They Made America: From the Steam Engine to the Search Engine: Two Centuries of Innovation



What made America great?

Talk all you want about the Founding Fathers and the Constitution.
In the end, you come back to the practical applications of Our
Freedom --- to the story of the greatest economic growth of any
nation in the history of the world.

That story --- the 200-year tale of practical innovation --- has
been told in countless books. Now, at last, Harold Evans has told
it in one: an oversized picture-and-text doorstop that's so richly
detailed, so excitingly told, that you have to consume it in small
gulps.

You read this book in sections not because a day hunched over a
table with it would make you overdose on historical factoids and
biographical detail. It's because THEY MADE AMERICA tells you so
much you didn't know that it shatters your assumptions. And then it
does something more --- it makes you so ambitious to innovate and
build that you'll feel as if you'd downed a gallon of Red
Bull.

Innovation, Evans reminds us, is hardly the same as invention.
"Less than 10 percent of patents turn out to have commercial
importance," he notes. Which underscores the very practical, very
American aspect of innovation --- it is how fortunes were made. As
the profiles of the mostly male innovators document, those fortunes
were deserved; these men worked insane hours and paid a high
personal price for their achievements.

The subtitle ("from the steam engine to the search engine") charts
a curve so elegant and simple that you can dip into the book
anywhere and know where you are. I'm not a heavy-lifting guy, so I
cared a bit less than I might have about the steam engine, the
cotton gin and the hand gun. I cared a great deal more about the
sacrifices innovators made along the way --- there's a
heartbreaking scene of an impoverished Charles Goodyear, unable to
afford a funeral for his two-year-old son, carrying the dead boy's
body in a sheet to the cemetery. I was extremely interested in the
innovators' view of money and loved Samuel Colt's line, "Money is
trash I have always looked down on." And I adored science reduced
to imagery --- did you know that the friction of steel wheels on
steel rails makes a train 10 times more energy-efficient than a
truck?

Where the book sings, for this reader, is in the big profiles of
innovators whose stories you think you know. Like Thomas Edison,
making 11th hour deals to get the money to keep his workshop going.
Like the mother of the Wright Brothers, herself a gifted
mathematician and inventor. Henry Ford --- who died a bigot --- was
once a social reformer who raised his workers' salaries to an
unheard-of $5 a day because he had been deeply influenced by the
writings of Ralph Waldo Emerson. And I took particular delight in
the stories of lesser-known men, like Juan Trippe, the compulsive
exaggerator who created Pan American Airlines.

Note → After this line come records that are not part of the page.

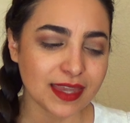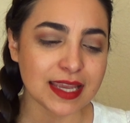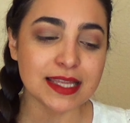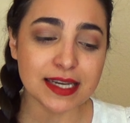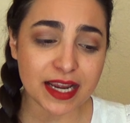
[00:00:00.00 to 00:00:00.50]

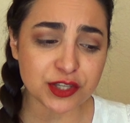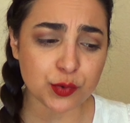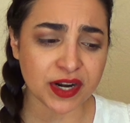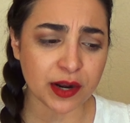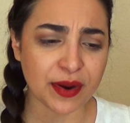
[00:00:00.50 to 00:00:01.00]
The next
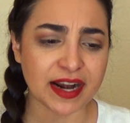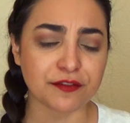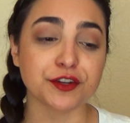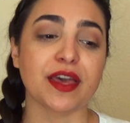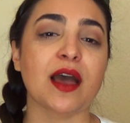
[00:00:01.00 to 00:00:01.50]
one I read
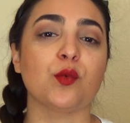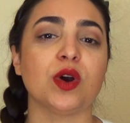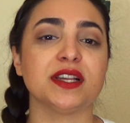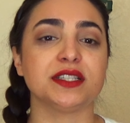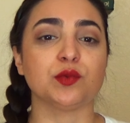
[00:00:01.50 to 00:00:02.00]
after that
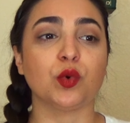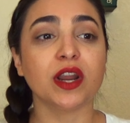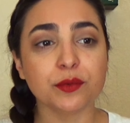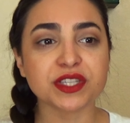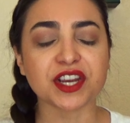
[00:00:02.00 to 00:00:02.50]
was one
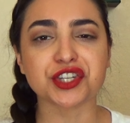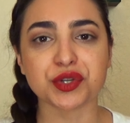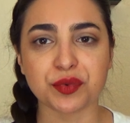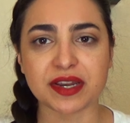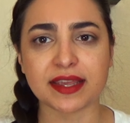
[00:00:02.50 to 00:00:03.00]
I was
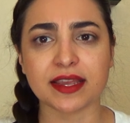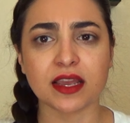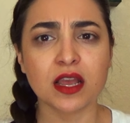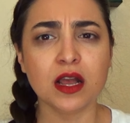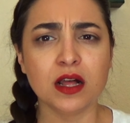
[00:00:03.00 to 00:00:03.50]
actually reading
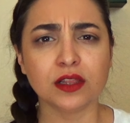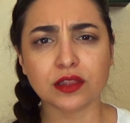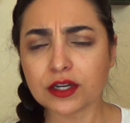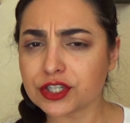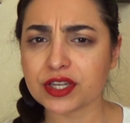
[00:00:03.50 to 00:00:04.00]

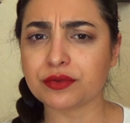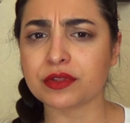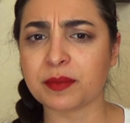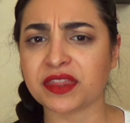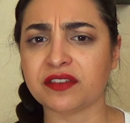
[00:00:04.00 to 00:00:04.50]
largely through
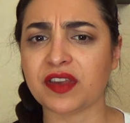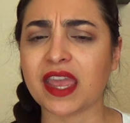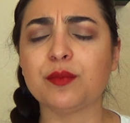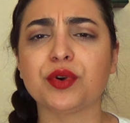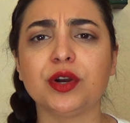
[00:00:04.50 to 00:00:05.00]
the month of
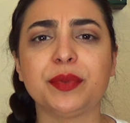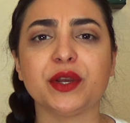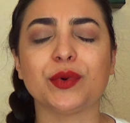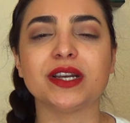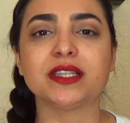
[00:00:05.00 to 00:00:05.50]
April, but
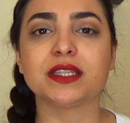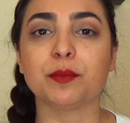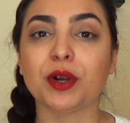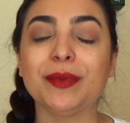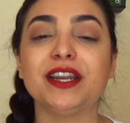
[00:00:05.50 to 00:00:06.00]
it was The
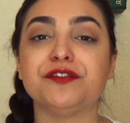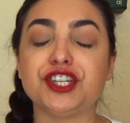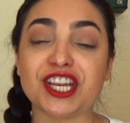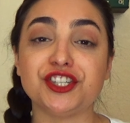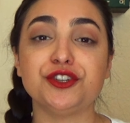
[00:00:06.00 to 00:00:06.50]
Mermaid of
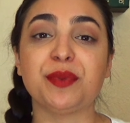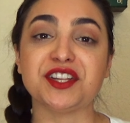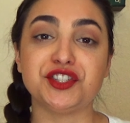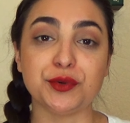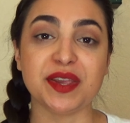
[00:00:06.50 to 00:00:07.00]
Jeju by
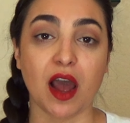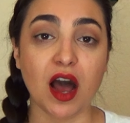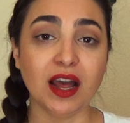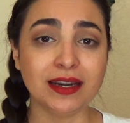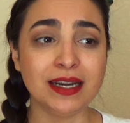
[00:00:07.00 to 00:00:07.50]
Sumi
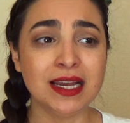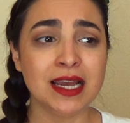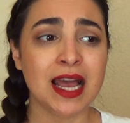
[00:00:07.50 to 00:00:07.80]
Han.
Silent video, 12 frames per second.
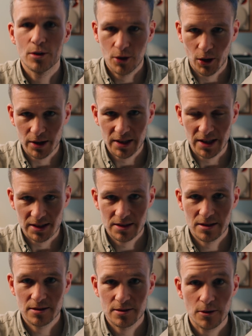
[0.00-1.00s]

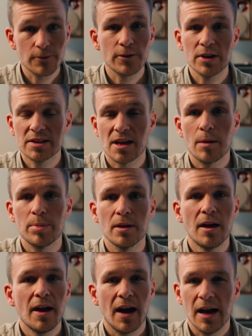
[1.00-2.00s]
context. So for
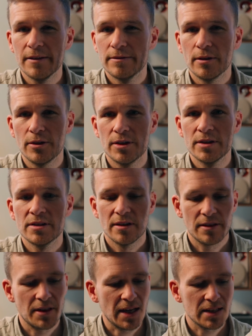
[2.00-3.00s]
example, I've learned
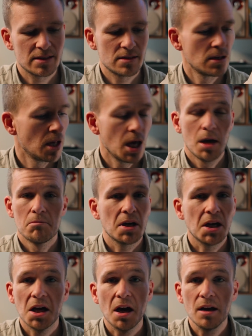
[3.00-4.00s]
that
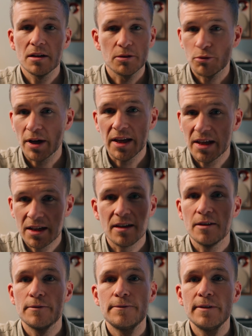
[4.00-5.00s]
color grading
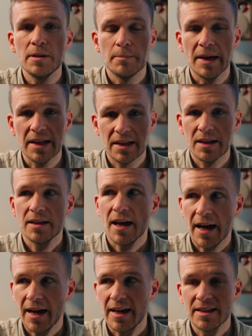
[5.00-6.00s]
in
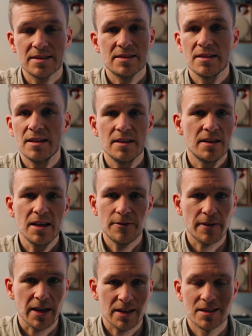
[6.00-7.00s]
filmmaking has the
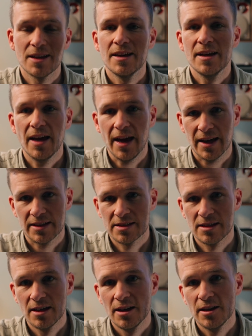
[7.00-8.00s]
effect
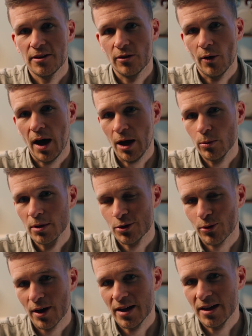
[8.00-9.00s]
X. So I will
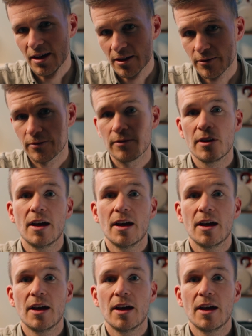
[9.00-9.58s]
try, if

The modern era offers just as many surprises. Think you're savvy
about the Digital Age? How much do you know about Gary Kildall?
Bio-tech? Are you up on the contributions of Herbert Boyer and
Robert Swanson?

Evans ends the book with a short chapter: "Ten Lessons that can be
learned from history's innovators." They seem obvious --- but the
obvious is, as this book amply illustrates, the hardest thing to
see. Many didn't perceive the possibilities in any of these
inventions. A handful did. And it's their unceasing focus on
practical applications that makes this such a useful book for
anyone contemplating entrepreneurship. It's not, we learn here,
about being first. It's about staying in the garage, night after
night, until the breakthrough comes.

American innovation is now being challenged by others, and, as
never before, they are beating us. THEY MADE AMERICA is not only a
fascinating reading experience, it may well turn out to be a great
public service. So get reading --- and then get to work!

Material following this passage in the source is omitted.